There is no such method to wait for number of lines before indexing ,Splunk will start indexing the file as soon as they are available.

What is the problem with your files, are the events cut in multiple events :

A - are your events longer than 250 lines per events.
Splunk has a default limit for the multiline events, you can configure your sourcetype in props,conf (at the indexer/heavy forwarder level) with MAX_EVENTS=

B - Is your application using a write buffer and writing slowly in chunk (cutting events in the middle of the line ? )
you can use the setting time_before_close in inputs.conf on the forwarders for this monitor, to force Splunk to wait longer before detecting the EOF.

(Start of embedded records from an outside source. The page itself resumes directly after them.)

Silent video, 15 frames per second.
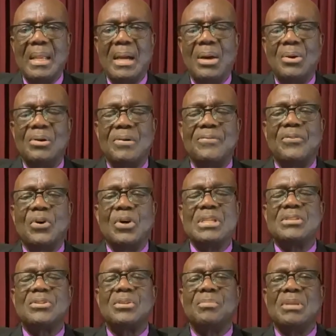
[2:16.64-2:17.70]
Allow our
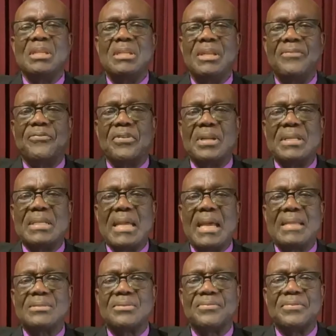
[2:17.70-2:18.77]
voice to be different
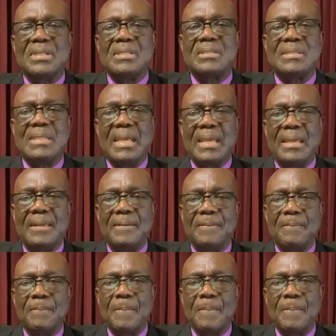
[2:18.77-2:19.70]
as of this day,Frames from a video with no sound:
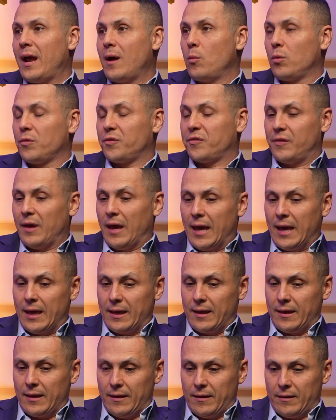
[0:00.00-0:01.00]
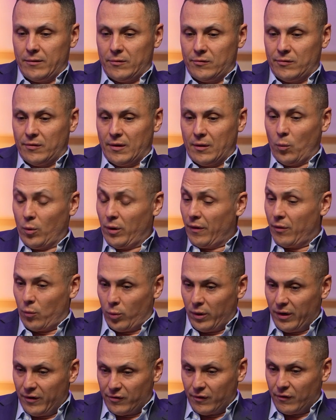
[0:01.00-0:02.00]
will say is, and one of the
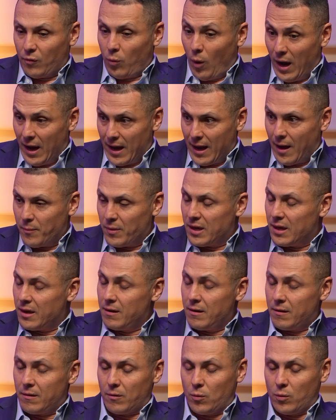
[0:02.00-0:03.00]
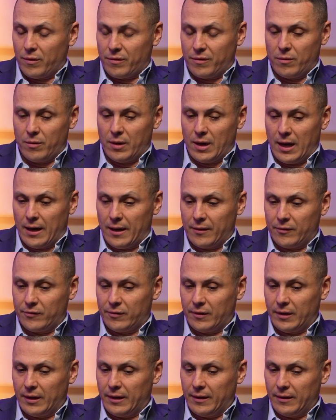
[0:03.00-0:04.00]
reasons why I'm here with you guys
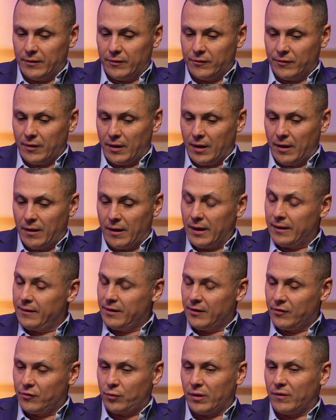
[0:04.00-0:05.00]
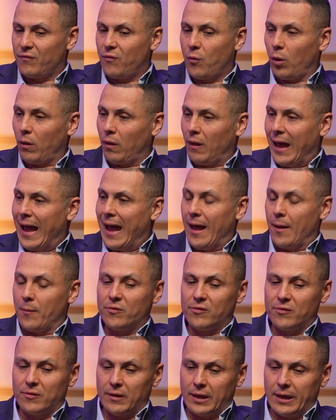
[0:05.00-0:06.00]
is at District 4
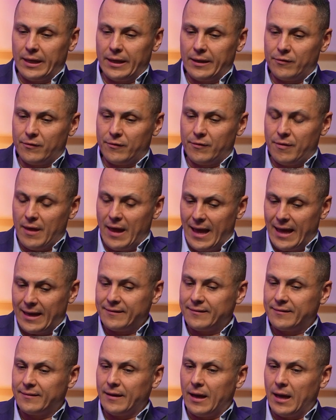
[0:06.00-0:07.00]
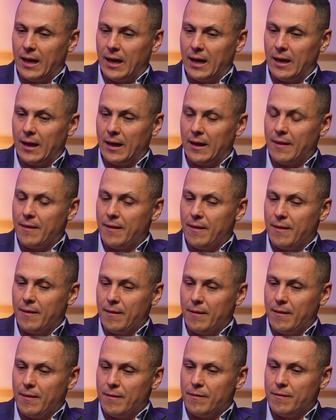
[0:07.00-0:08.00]
Labs, is that
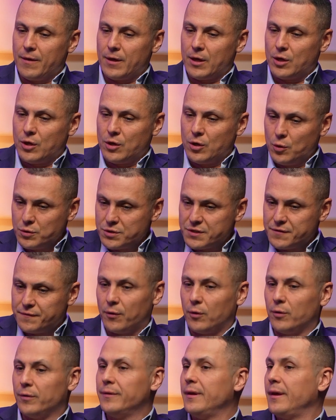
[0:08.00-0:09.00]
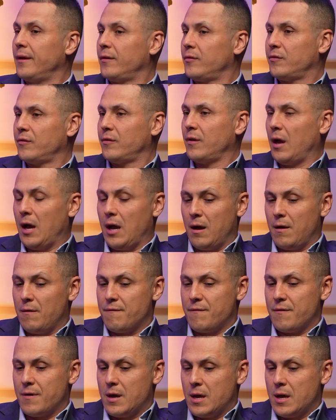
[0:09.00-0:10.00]
the usefulness of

see http://docs.splunk.com/Documentation/Splunk/5.0.4/admin/Inputsconf
time_before_close =
* Modtime delta required before Splunk can close a file on EOF.
* Tells the system not to close files that have been updated in past seconds.
* Defaults to 3.

Señor Rodríguez:

I have deleted our struggles from last night and I am sending you an email. I will connect you with my colleague who covers Latin America.

I believe do understand what you need now, and I have a suggestion - but still am unclear about some of your environment and feel it is the translator that is not helping us.

When you have the solution, please post it here as the answer and I will up-vote so that others may benefit.